### EXERCISE
Beginning with the line that contains "Video frames at" and ending with the line that contains "What the speaker", reproduce the lines of the entries below exactly, omitting pictures.

### RECORDS SHOWN
◆ ◆ ◆ ◆ ◆
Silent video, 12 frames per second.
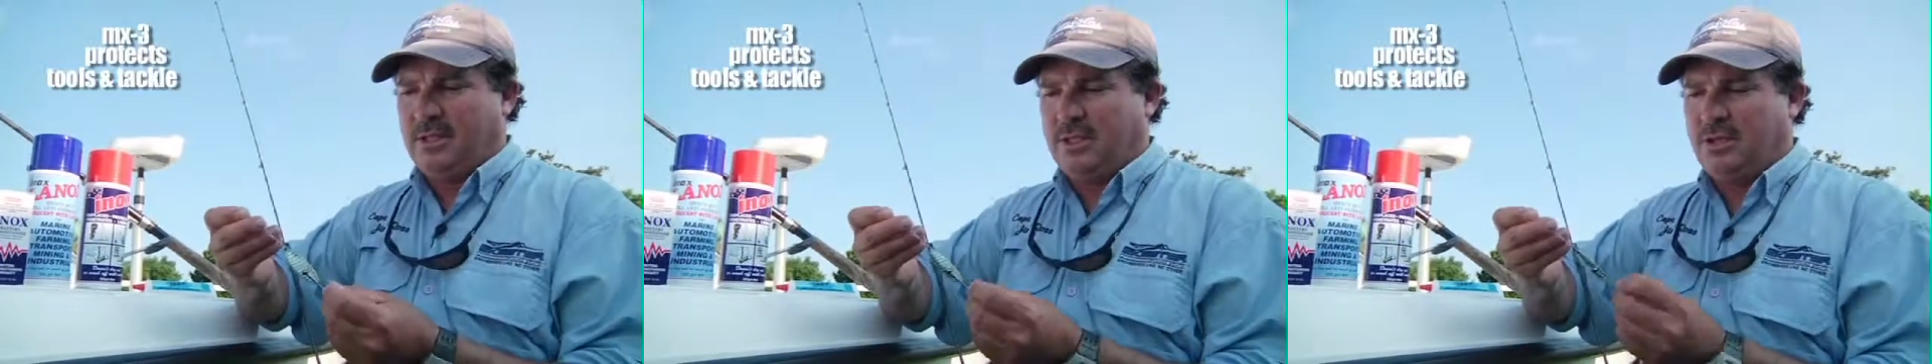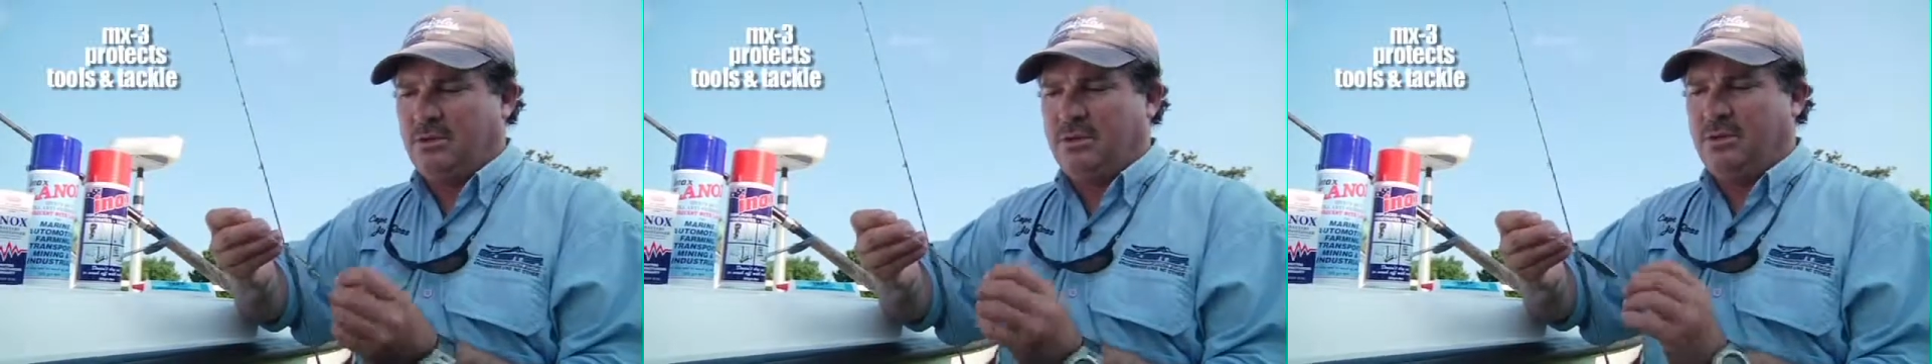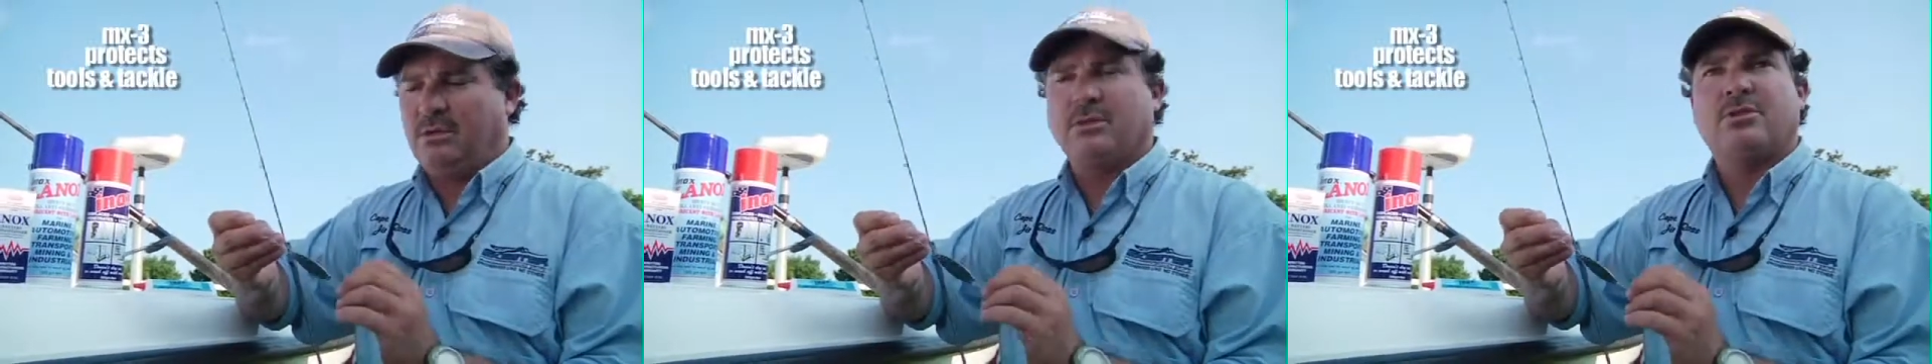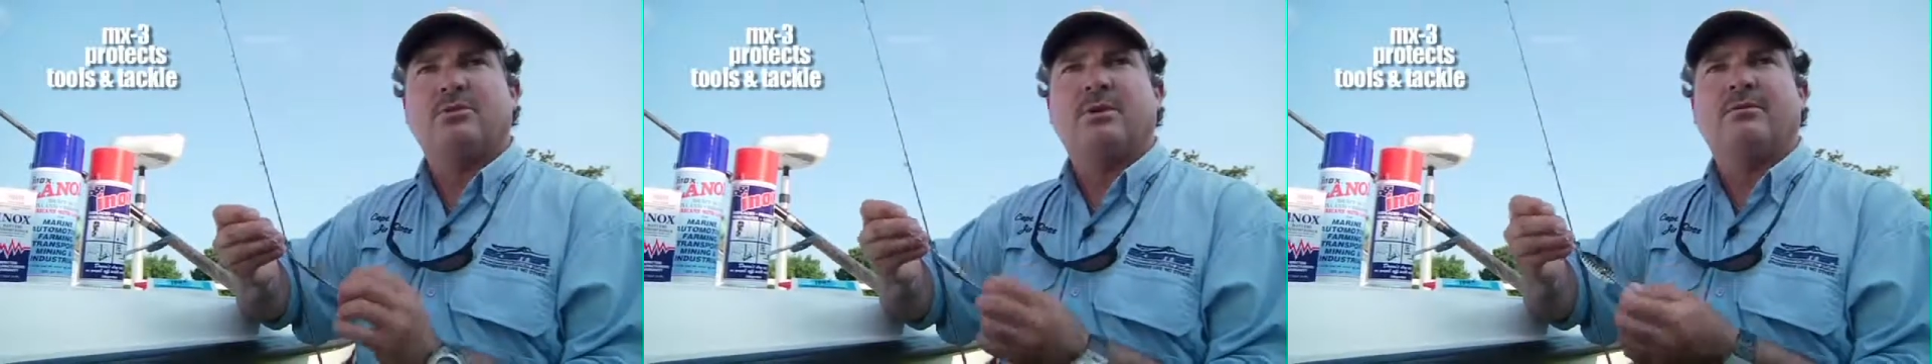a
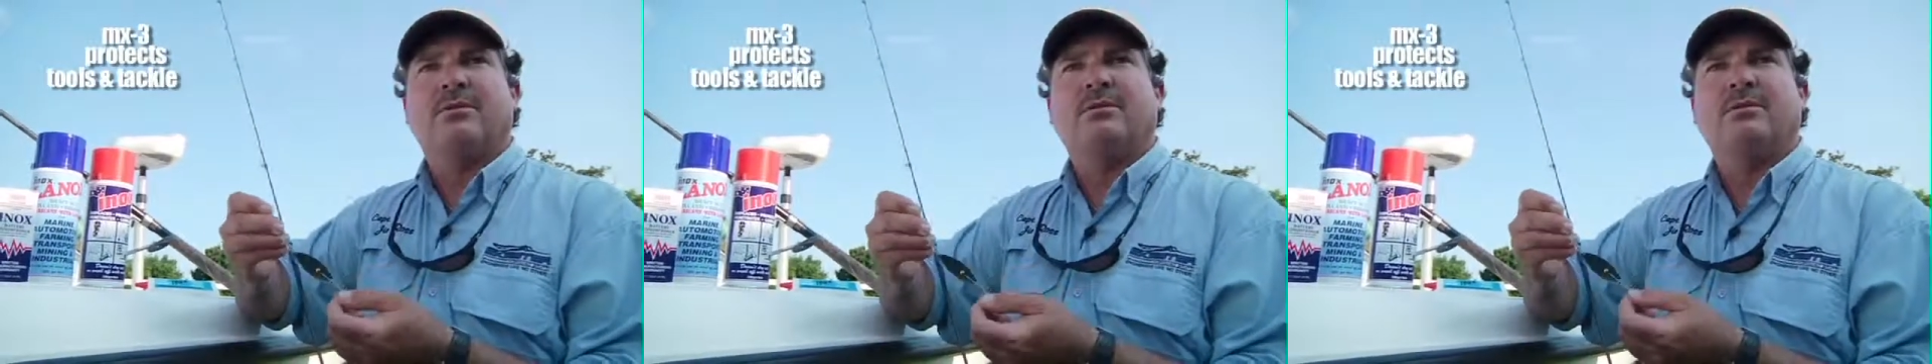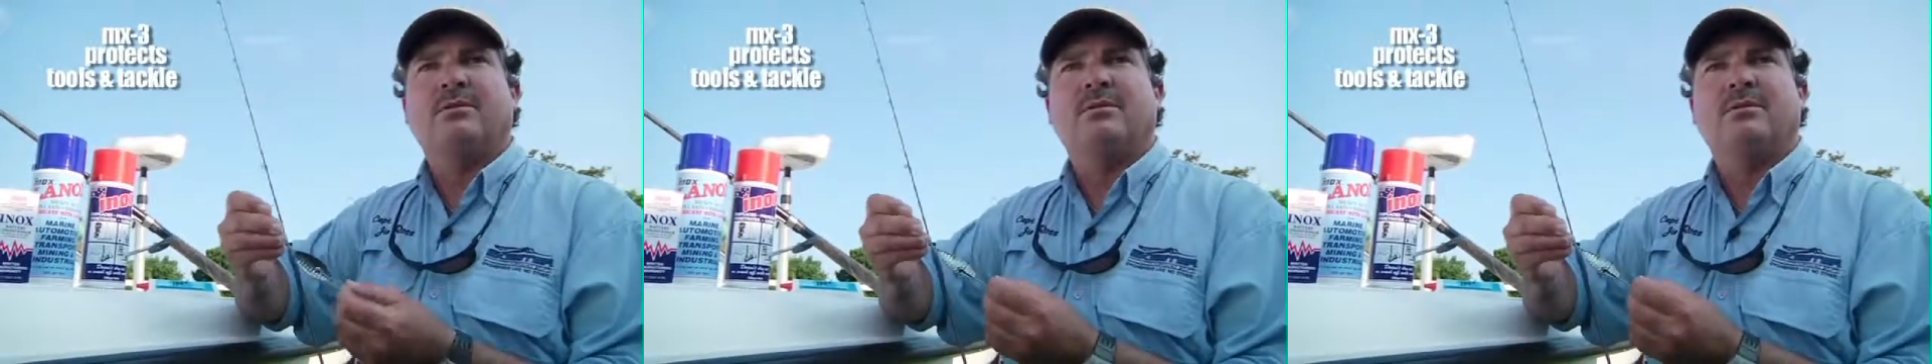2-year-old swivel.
◆ ◆ ◆ ◆ ◆
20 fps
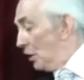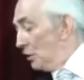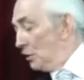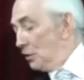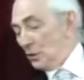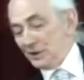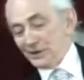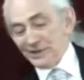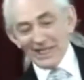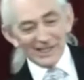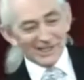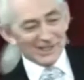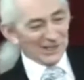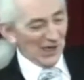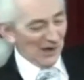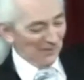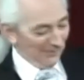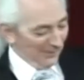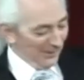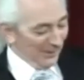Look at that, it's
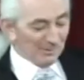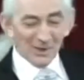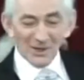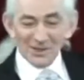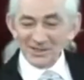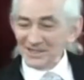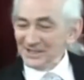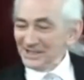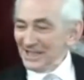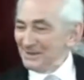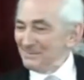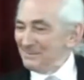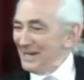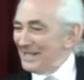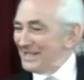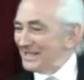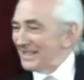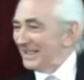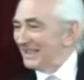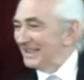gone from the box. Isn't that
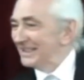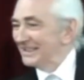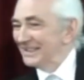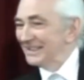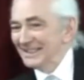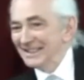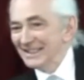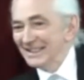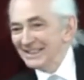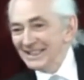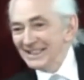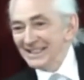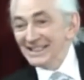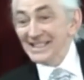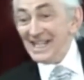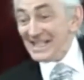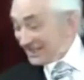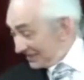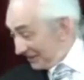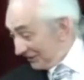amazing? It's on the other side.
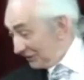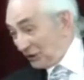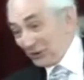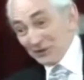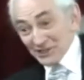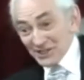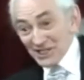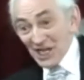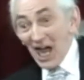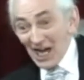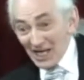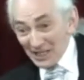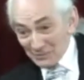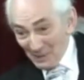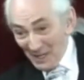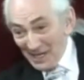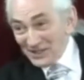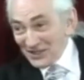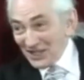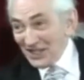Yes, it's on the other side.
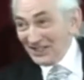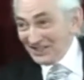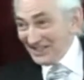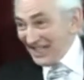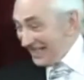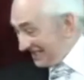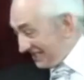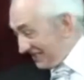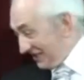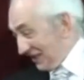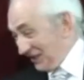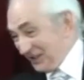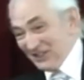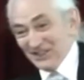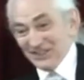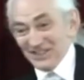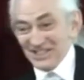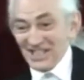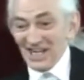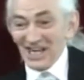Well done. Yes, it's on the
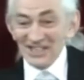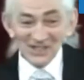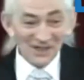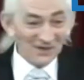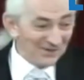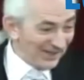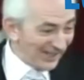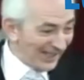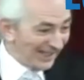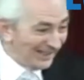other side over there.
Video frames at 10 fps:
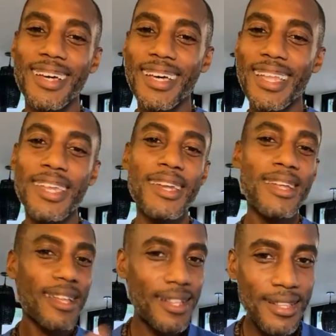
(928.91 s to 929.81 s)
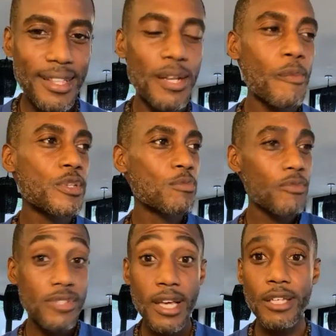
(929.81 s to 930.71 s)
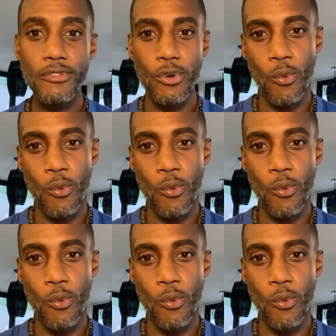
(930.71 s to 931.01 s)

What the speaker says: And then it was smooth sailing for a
◆ ◆ ◆ ◆ ◆
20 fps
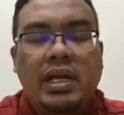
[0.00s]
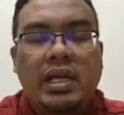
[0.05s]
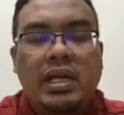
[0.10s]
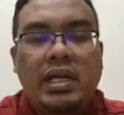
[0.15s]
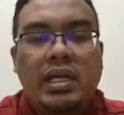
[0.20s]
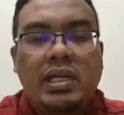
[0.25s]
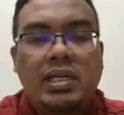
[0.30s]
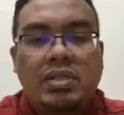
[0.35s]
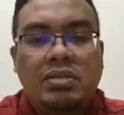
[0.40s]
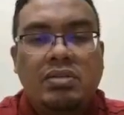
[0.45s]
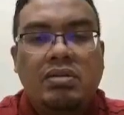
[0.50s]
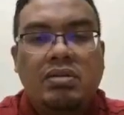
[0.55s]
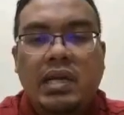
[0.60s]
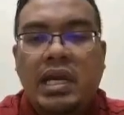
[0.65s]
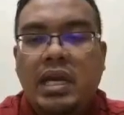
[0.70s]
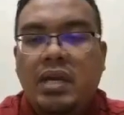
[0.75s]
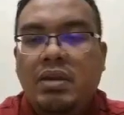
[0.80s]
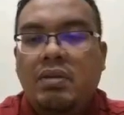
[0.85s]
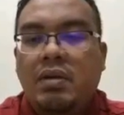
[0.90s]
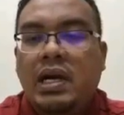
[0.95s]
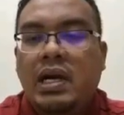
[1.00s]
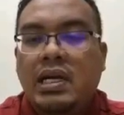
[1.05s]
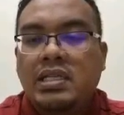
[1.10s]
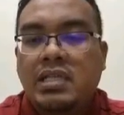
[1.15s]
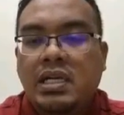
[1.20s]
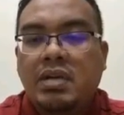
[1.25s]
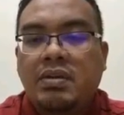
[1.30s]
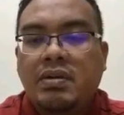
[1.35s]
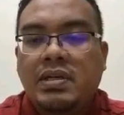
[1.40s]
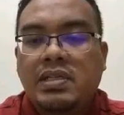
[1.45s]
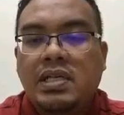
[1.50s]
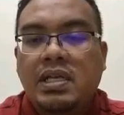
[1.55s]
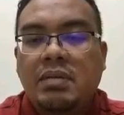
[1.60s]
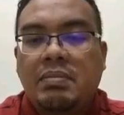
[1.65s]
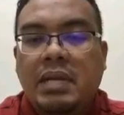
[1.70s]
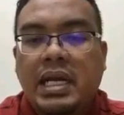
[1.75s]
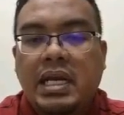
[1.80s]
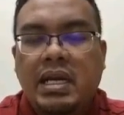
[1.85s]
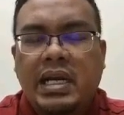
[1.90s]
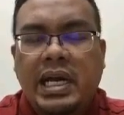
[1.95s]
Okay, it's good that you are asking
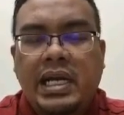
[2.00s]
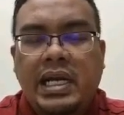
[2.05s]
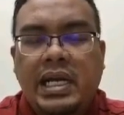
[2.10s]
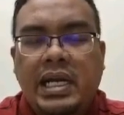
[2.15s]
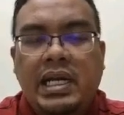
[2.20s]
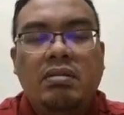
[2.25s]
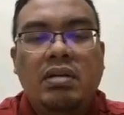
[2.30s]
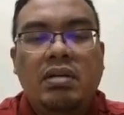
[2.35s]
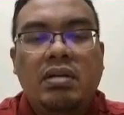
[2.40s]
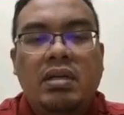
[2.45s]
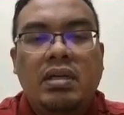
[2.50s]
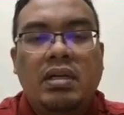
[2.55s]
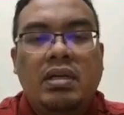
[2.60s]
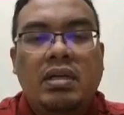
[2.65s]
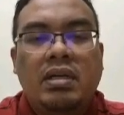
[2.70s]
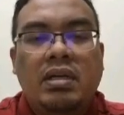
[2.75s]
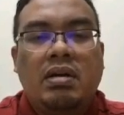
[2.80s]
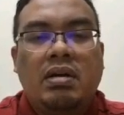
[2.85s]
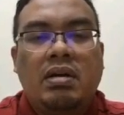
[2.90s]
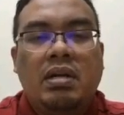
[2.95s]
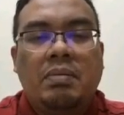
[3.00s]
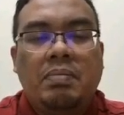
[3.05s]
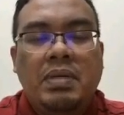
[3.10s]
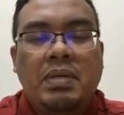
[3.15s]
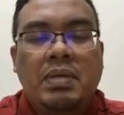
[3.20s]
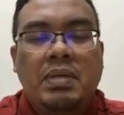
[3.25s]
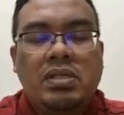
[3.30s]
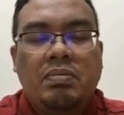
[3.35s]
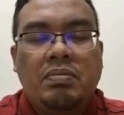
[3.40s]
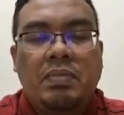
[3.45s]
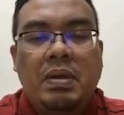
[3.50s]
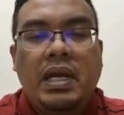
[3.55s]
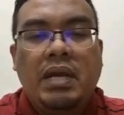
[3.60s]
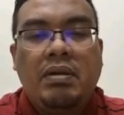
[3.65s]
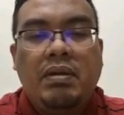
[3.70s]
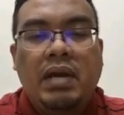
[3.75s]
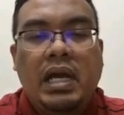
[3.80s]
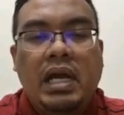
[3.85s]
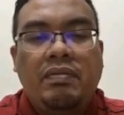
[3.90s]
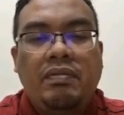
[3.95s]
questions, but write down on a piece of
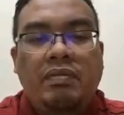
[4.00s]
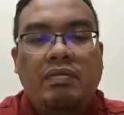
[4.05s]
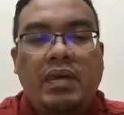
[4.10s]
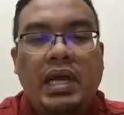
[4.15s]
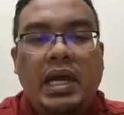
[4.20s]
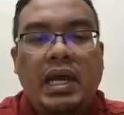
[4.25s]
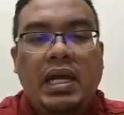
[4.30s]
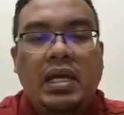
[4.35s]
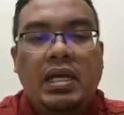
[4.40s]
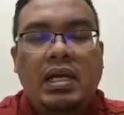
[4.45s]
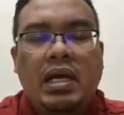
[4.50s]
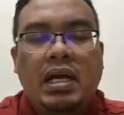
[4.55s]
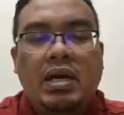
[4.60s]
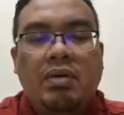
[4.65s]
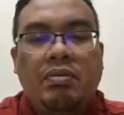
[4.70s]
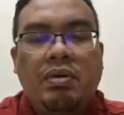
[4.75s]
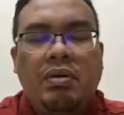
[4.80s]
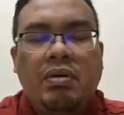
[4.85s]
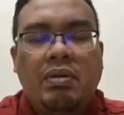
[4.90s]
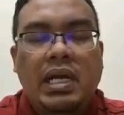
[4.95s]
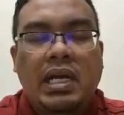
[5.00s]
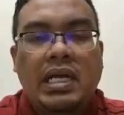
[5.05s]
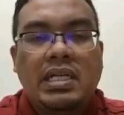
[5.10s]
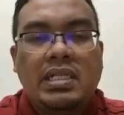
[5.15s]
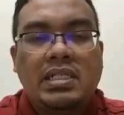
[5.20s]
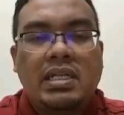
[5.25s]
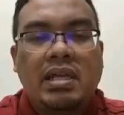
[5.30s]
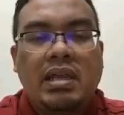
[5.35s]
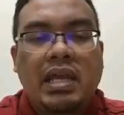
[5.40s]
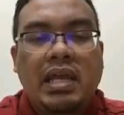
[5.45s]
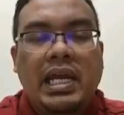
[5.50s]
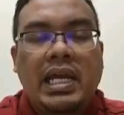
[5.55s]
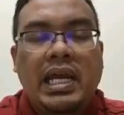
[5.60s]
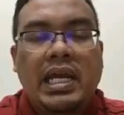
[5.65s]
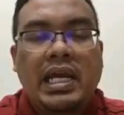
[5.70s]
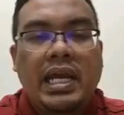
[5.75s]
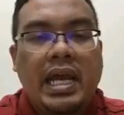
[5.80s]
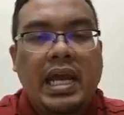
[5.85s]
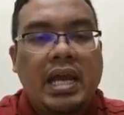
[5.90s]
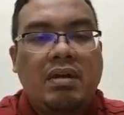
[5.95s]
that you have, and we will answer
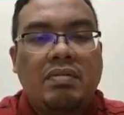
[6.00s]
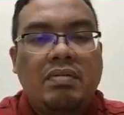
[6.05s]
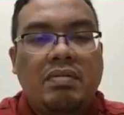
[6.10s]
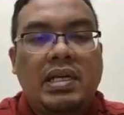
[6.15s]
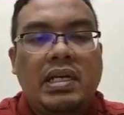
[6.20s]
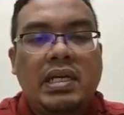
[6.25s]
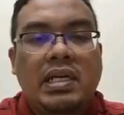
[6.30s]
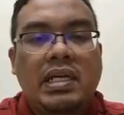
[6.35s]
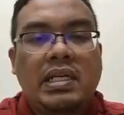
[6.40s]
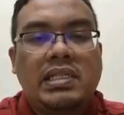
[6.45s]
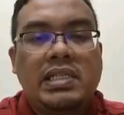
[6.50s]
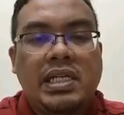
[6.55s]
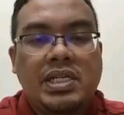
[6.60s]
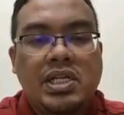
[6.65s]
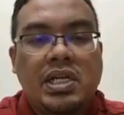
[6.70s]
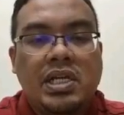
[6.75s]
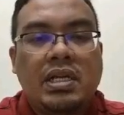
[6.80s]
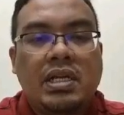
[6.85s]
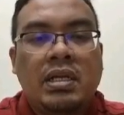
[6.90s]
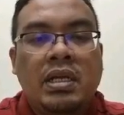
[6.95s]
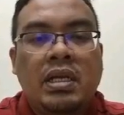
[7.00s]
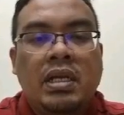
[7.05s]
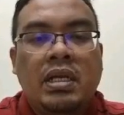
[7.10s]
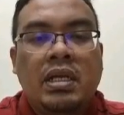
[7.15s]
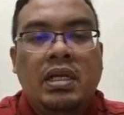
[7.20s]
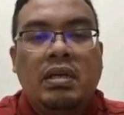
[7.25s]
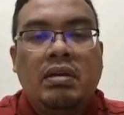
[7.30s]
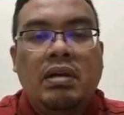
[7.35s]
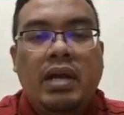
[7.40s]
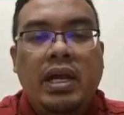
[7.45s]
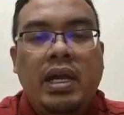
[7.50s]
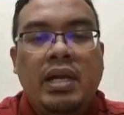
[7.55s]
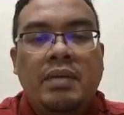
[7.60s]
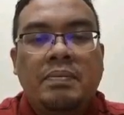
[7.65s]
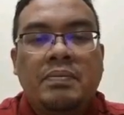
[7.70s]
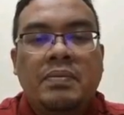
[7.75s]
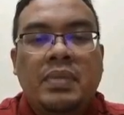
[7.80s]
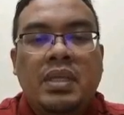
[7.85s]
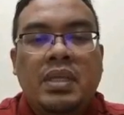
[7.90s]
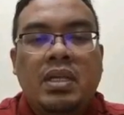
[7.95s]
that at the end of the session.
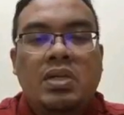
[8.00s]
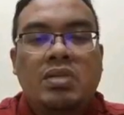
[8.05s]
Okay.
◆ ◆ ◆ ◆ ◆
### RESPONSE FOR THIS EXERCISE
Video frames at 10 fps:
(928.91 s to 929.81 s)
(929.81 s to 930.71 s)
(930.71 s to 931.01 s)

What the speaker says: And then it was smooth sailing for a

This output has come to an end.